EXERCISE DESCRIPTION: Output every record word for word.

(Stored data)
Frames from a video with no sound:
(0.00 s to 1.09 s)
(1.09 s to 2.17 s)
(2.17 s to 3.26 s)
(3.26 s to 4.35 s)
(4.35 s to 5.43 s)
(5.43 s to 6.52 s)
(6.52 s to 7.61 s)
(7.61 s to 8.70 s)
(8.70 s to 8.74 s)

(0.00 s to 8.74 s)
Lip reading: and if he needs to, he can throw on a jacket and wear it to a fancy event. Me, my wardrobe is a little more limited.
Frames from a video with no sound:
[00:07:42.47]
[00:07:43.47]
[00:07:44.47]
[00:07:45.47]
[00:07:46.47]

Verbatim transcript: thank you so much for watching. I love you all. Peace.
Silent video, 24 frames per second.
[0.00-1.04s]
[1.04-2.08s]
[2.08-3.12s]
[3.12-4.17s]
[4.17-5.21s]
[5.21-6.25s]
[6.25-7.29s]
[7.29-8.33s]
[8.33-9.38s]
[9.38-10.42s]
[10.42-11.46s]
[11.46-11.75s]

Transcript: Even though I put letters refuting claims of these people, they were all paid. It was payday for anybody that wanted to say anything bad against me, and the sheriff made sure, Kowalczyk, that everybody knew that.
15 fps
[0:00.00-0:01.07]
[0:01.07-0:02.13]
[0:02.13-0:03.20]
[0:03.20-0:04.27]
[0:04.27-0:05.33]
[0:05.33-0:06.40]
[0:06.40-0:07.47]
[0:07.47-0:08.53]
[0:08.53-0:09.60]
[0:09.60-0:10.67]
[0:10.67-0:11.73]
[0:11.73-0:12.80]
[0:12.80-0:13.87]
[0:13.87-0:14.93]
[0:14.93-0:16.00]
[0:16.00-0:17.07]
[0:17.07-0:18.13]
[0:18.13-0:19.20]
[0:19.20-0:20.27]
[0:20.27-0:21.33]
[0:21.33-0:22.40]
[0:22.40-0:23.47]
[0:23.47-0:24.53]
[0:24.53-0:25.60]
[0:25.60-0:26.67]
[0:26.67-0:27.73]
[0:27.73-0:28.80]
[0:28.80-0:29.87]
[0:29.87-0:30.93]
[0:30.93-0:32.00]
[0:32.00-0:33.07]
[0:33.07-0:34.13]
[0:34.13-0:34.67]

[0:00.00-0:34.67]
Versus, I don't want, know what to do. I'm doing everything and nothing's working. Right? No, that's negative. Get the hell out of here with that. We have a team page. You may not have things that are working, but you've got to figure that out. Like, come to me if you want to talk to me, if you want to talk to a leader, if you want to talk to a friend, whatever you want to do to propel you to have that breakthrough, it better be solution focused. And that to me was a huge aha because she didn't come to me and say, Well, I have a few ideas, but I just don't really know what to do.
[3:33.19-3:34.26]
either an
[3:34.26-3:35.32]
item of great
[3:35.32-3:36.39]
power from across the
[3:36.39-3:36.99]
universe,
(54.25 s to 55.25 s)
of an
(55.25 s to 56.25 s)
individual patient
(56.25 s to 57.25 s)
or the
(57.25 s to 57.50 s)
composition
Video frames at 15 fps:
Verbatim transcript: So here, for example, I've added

WRITTEN RESPONSE:
Frames from a video with no sound:
(0.00 s to 1.09 s)
(1.09 s to 2.17 s)
(2.17 s to 3.26 s)
(3.26 s to 4.35 s)
(4.35 s to 5.43 s)
(5.43 s to 6.52 s)
(6.52 s to 7.61 s)
(7.61 s to 8.70 s)
(8.70 s to 8.74 s)

(0.00 s to 8.74 s)
Lip reading: and if he needs to, he can throw on a jacket and wear it to a fancy event. Me, my wardrobe is a little more limited.
Frames from a video with no sound:
[00:07:42.47]
[00:07:43.47]
[00:07:44.47]
[00:07:45.47]
[00:07:46.47]

Verbatim transcript: thank you so much for watching. I love you all. Peace.
Silent video, 24 frames per second.
[0.00-1.04s]
[1.04-2.08s]
[2.08-3.12s]
[3.12-4.17s]
[4.17-5.21s]
[5.21-6.25s]
[6.25-7.29s]
[7.29-8.33s]
[8.33-9.38s]
[9.38-10.42s]
[10.42-11.46s]
[11.46-11.75s]

Transcript: Even though I put letters refuting claims of these people, they were all paid. It was payday for anybody that wanted to say anything bad against me, and the sheriff made sure, Kowalczyk, that everybody knew that.
15 fps
[0:00.00-0:01.07]
[0:01.07-0:02.13]
[0:02.13-0:03.20]
[0:03.20-0:04.27]
[0:04.27-0:05.33]
[0:05.33-0:06.40]
[0:06.40-0:07.47]
[0:07.47-0:08.53]
[0:08.53-0:09.60]
[0:09.60-0:10.67]
[0:10.67-0:11.73]
[0:11.73-0:12.80]
[0:12.80-0:13.87]
[0:13.87-0:14.93]
[0:14.93-0:16.00]
[0:16.00-0:17.07]
[0:17.07-0:18.13]
[0:18.13-0:19.20]
[0:19.20-0:20.27]
[0:20.27-0:21.33]
[0:21.33-0:22.40]
[0:22.40-0:23.47]
[0:23.47-0:24.53]
[0:24.53-0:25.60]
[0:25.60-0:26.67]
[0:26.67-0:27.73]
[0:27.73-0:28.80]
[0:28.80-0:29.87]
[0:29.87-0:30.93]
[0:30.93-0:32.00]
[0:32.00-0:33.07]
[0:33.07-0:34.13]
[0:34.13-0:34.67]

[0:00.00-0:34.67]
Versus, I don't want, know what to do. I'm doing everything and nothing's working. Right? No, that's negative. Get the hell out of here with that. We have a team page. You may not have things that are working, but you've got to figure that out. Like, come to me if you want to talk to me, if you want to talk to a leader, if you want to talk to a friend, whatever you want to do to propel you to have that breakthrough, it better be solution focused. And that to me was a huge aha because she didn't come to me and say, Well, I have a few ideas, but I just don't really know what to do.
[3:33.19-3:34.26]
either an
[3:34.26-3:35.32]
item of great
[3:35.32-3:36.39]
power from across the
[3:36.39-3:36.99]
universe,
(54.25 s to 55.25 s)
of an
(55.25 s to 56.25 s)
individual patient
(56.25 s to 57.25 s)
or the
(57.25 s to 57.50 s)
composition
Video frames at 15 fps:
Verbatim transcript: So here, for example, I've added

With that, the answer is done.